Canada has in its history a similar confrontation between a prime minister and the reserve powers held by a head of state who represents a monarch resident overseas. The "King-Byng" affair is, I imagine, largely forgotten outside of Canada, and based on my own experience living there for six years seems largely forgotten within Canada, too. (Canadians are a people who prefer to forget their past, even to discard it altogether.) We see something similar happen here, except with a key difference. After the general election of October 1925, Governor-General the Viscount Byng of Vimy allowed the incumbent prime minister William Lyon Mackenzie King to have the first attempt at finding support in the House of Commons. Arguably Byng should have given the Conservative party, which had won the most seats, a go before King. However, Byng could be seen as accepting his prime minister's advice, which is how constitutional monarchies should work. After King had clearly lost his support in the Commons in June 1926, Byng declined to follow his prime minister's advice for a dissolution. The question that Byng had to answer was 'who spoke for the electorate?'. King's government was threatened with censure by the same house that had supported him nine months earlier, which saw King's party not even possessing the most seats. The October mandate had been inconclusive, and the largest party had not been given a chance to find a majority in the House of Commons. Whichever course of action Byng chose to adopt, he would have alienated a large number of Canadian voters. In fact, Byng handed the Conservative leader a poisoned chalice. The Conservatives could not secure a majority either, and a dissolution took place in a matter of days. King's party won a slim majority in the 1926 election.
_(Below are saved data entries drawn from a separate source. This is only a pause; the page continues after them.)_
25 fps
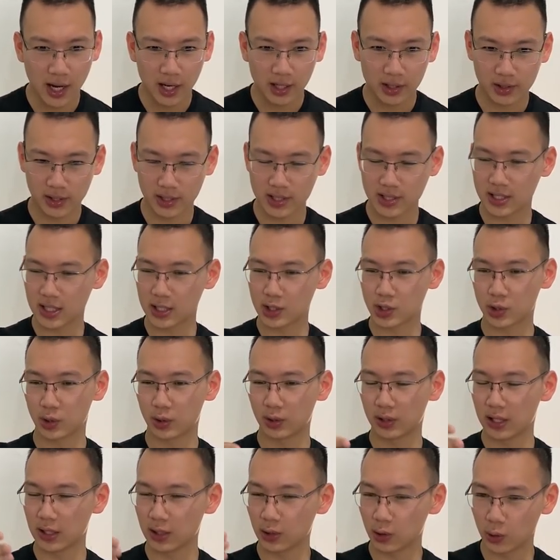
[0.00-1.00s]

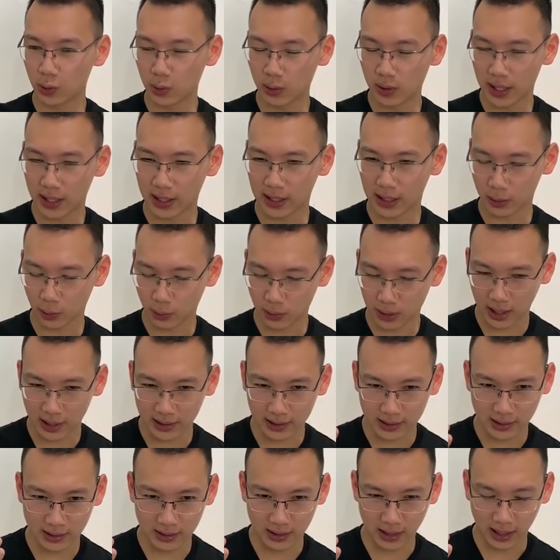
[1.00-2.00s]
transitioning to like ato
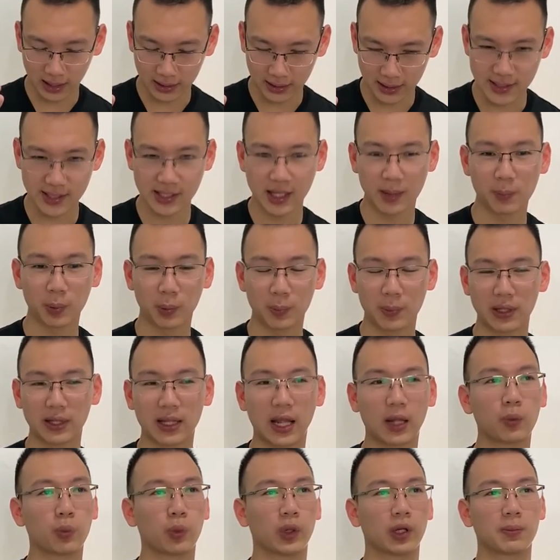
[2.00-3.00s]
naka-testing pud mig
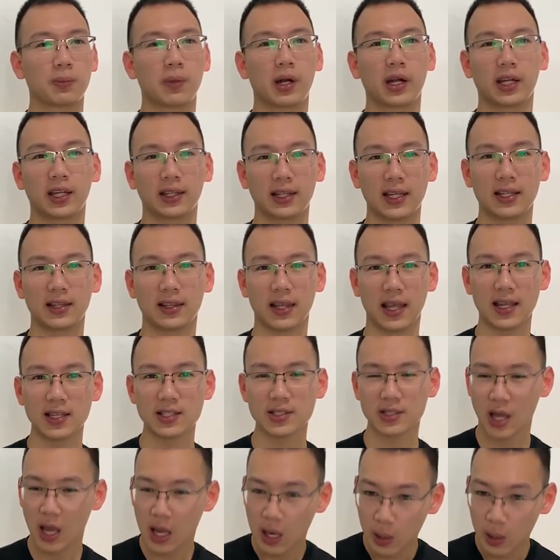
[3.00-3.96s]
network marketing days.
In both cases, replacing the office of a vicegerent governor-general representing a monarch resident overseas would not have changed the dynamic of the crisis. In both cases the essential problem was between the government and the parliament. The head of state was required to arbitrate, and in both cases chose not to follow the advice of the prime minister. However, in both cases there were perfectly sound political reasons to take the course of action that was followed. Kerr needed to find a government that was capable of getting a budget sorted out in the midst of an economic crisis of the incumbent government's creation. I don't see how an elected Kerr could have failed to reach the same decision, nor is there any evidence that the relationship between Australia's monarchy and Britain's came into play here. Likewise, an elected Byng would have faced the same problem that an appointed Byng did.

In neither of these two crises did the 'colonial' position of the dominions come into play. Nor would a 'republican' polity have changed the crises in any way. Both are examples of how people in pursuit of power are prepared to kick at the foundations of their constitutional order, without really thinking about the long-term risk to the political system. In other words, image trumps reality when the stakes are highest.